In the case of the COVID-19 mRNA vaccine, this is the S protein which can be found in the envelope of the SARS-CoV-2 virus. Initially, this technology was to be used in developing medicine useful for treating malignant tumors and rare genetic diseases. It was also tested in research on vaccines against other viruses. “This all explains why we received the first vaccines against SARS-CoV-2 so quickly and why the mRNA vaccines won this race. It also gives hope that work on this technology hastened by the pandemic will carry over to developments in treating other diseases in the near future,” the authors wrote. A breakthrough occurred when Hungarian-born US researcher Katalin Kariko alongside immunologist Drew Weissman proved, that the human immune system can be tricked. It turned out, that one only needed to change a single fragment in the mRNA for the system to tolerate it. The first successful trial involving mRNA as a “protein factory” was conducted in 1990 at the University of Wisconsin in the United States — the scientists stated that they had forced the cells of mice to produce proteins. For a long period, however, this method was unusable in creating medicine and vaccines for humans. The main reason was that alien mRNA immediately forces a strong immune reaction from the human body which destroys the mRNA. A breakthrough occurred when Hungarian-born US researcher Katalin Kariko alongside immunologist Drew Weissman proved that the human immune system can be tricked. It turned out that one only needed to change a single fragment in the mRNA for the system to tolerate it. This change did not influence the effect of mRNA itself.

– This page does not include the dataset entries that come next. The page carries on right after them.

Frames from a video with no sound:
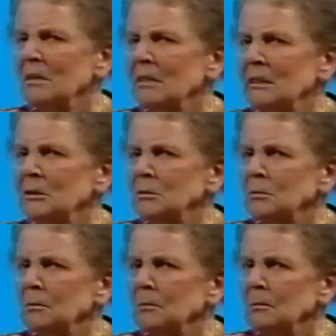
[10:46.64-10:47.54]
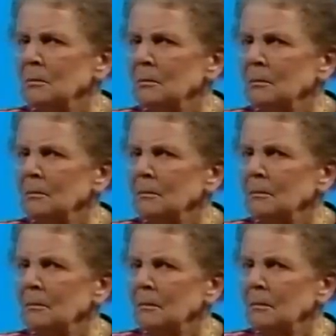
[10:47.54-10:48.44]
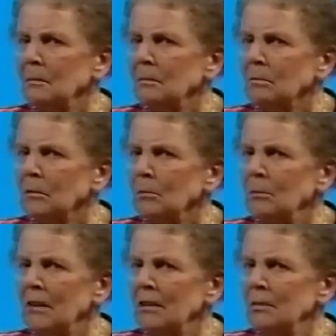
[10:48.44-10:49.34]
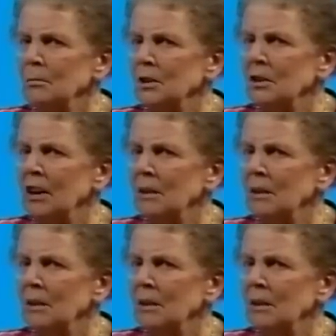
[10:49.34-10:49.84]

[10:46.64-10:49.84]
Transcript: Christian names were Norma Jean? Whose Christian Marilyn name? Monroe.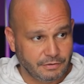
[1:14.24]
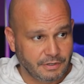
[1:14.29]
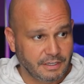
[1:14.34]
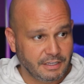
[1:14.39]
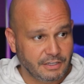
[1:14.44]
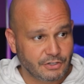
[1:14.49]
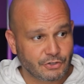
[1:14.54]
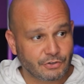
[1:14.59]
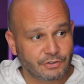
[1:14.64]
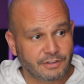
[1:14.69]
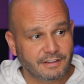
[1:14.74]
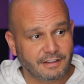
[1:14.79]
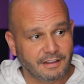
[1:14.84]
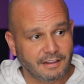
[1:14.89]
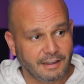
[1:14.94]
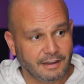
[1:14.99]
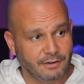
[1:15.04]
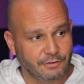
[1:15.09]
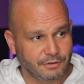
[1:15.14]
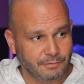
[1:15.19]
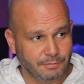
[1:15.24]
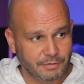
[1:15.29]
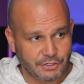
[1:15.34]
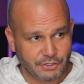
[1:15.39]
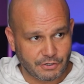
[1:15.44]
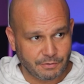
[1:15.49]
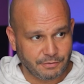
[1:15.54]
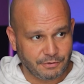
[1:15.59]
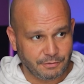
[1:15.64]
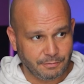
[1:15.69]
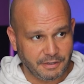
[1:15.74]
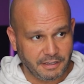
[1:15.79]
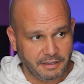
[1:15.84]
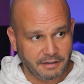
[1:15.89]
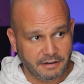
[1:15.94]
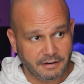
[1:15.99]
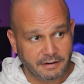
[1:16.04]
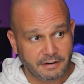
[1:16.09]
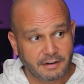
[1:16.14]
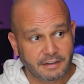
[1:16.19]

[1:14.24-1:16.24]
he shouldn't allow the bishop to be here,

The breakthrough was announced in 2005. The patent to use mRNA technology was sold to companies such as German BioNTech and American Moderna. The technology was at first attempted to be used to produce new medicine but when the pandemic broke out, it turned out that the technology was excellent in producing a COVID-19 vaccine. The Polish white paper points out that the first successful admission of mRNA to a human organism took place in 2009. In early 2020, it was decided that mRNA should be used in COVID-19 vaccines. mRNA is naturally used in cells to produce proteins. It transfers information concerning a particular protein to the ribosomes, where the protein is produced. When its role is finished and a protein is created, mRNA is degraded into smaller components within the cell through enzymes called ribonucleases. As a result of this process, nucleotides used by a cell are created. Meanwhile, mRNA vanishes and only the protein codified by it remains. The authors of the white paper emphasize, that this technology does not risk damaging DNA (Deoxyribonucleic acid) because mRNA does not enter a cell’s nucleus where DNA is located. After fulfilling its role, mRNA is quickly degraded into small, natural and harmless components. To achieve a therapeutic effect, only a tiny amount of the vaccine containing mRNA is needed — merely 30 micro-grams. This is an amount 100,000 times smaller than the amount of sugar in a teaspoon.